In a new book published today by the Russell Sage Foundation, Coming of Age in the Other America, Stefanie DeLuca, Susan Clampet-Lundquist, and Kathryn Edin explore how some disadvantaged urban youth manage to achieve upward mobility despite overwhelming odds. Based on over a decade of the authors’ original fieldwork with parents and children in Baltimore, the book illuminates the profound effects of neighborhoods on impoverished families and shows how the right public policies can help break the cycle of disadvantage.

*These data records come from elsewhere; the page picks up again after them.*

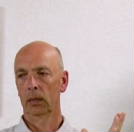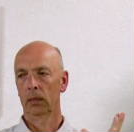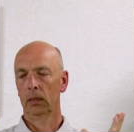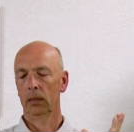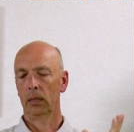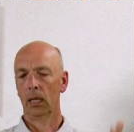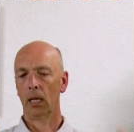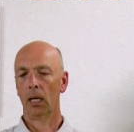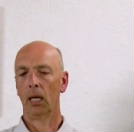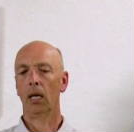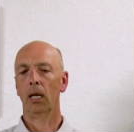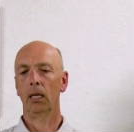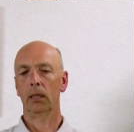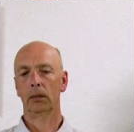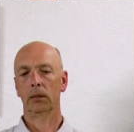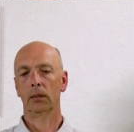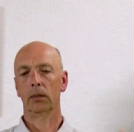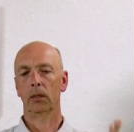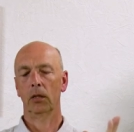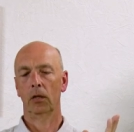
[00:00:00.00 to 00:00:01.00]

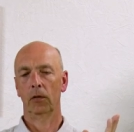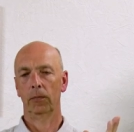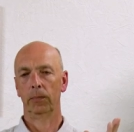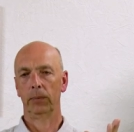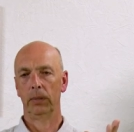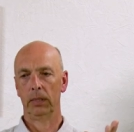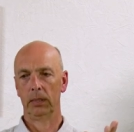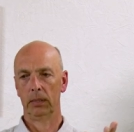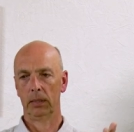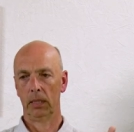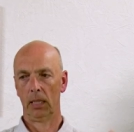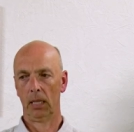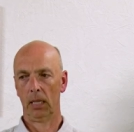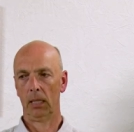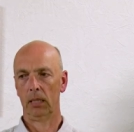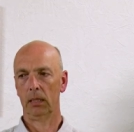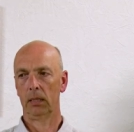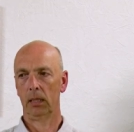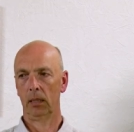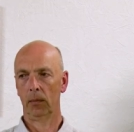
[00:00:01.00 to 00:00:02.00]
task of
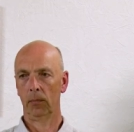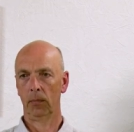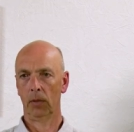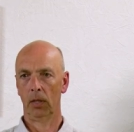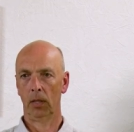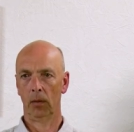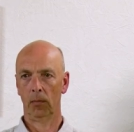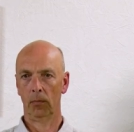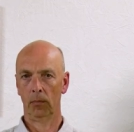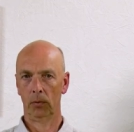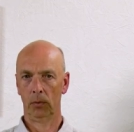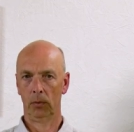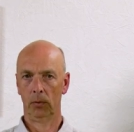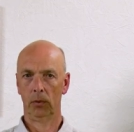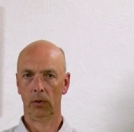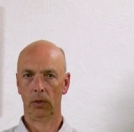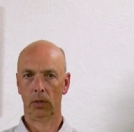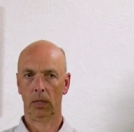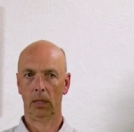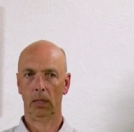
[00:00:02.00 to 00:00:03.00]
presenting
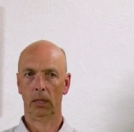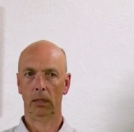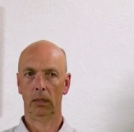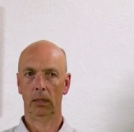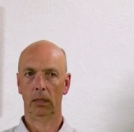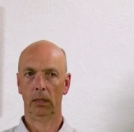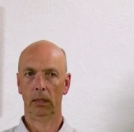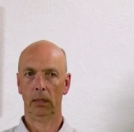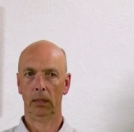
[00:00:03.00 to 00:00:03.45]
Mahamudra in an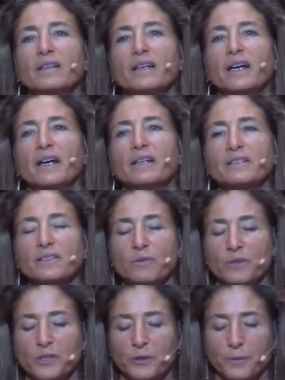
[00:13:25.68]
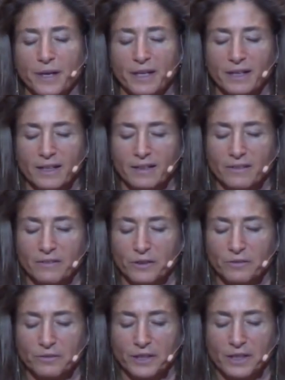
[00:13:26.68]
Yeah, so when you're ready,
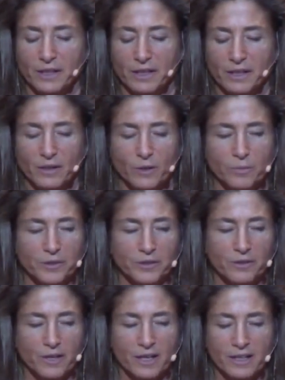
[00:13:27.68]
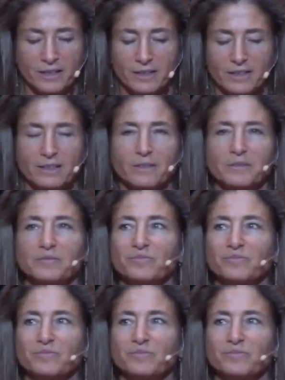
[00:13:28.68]
feel free to open your eyes.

Several news articles have already cited research from the book, including a profile in the Atlantic which outlines the authors’ study in detail, including how they interviewed 150 young adults and tracked “how those kids had fared in various areas between 2003 and 2012, including education, employment, family status, mental, and physical health and risk behaviors.” In their research, the authors found that youth who had been able to move to better neighborhoods—either as part of the Moving to Opportunity program or by other means—achieved much higher rates of high school completion and college enrollment than their parents.
In an interview with Marketwatch, DeLuca states, “What we saw most of these young people doing at the brink of adulthood was going to school, working, combining the two. The majority of these youth were engaged in mainstream institutions like school or work and this was particularly the case for those with identity project.” An “identity project”—or a strong passion such as music, art, or a dream job—motivated about half the youth surveyed to finish school and build a career.

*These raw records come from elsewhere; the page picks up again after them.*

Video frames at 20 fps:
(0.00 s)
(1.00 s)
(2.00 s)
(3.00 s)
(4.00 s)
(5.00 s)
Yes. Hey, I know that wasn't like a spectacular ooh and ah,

Yet the authors also found troubling evidence that some of the most promising young adults fell short of their goals and remained mired in poverty. As the Atlantic puts it, “Students whose parents are absent, who are living in overcrowded homes, who are surrounded by crime and blight, often struggled in adolescence despite early promise and despite being passionate about their hobbies.” And in interviews with the Nation and Rising Up with Sonali (video below), DeLuca emphasizes the importance of neighborhood quality in determining life outcomes. “It’s not just the family you grow up in that determines your fate, it’s your neighborhood as well,” she says.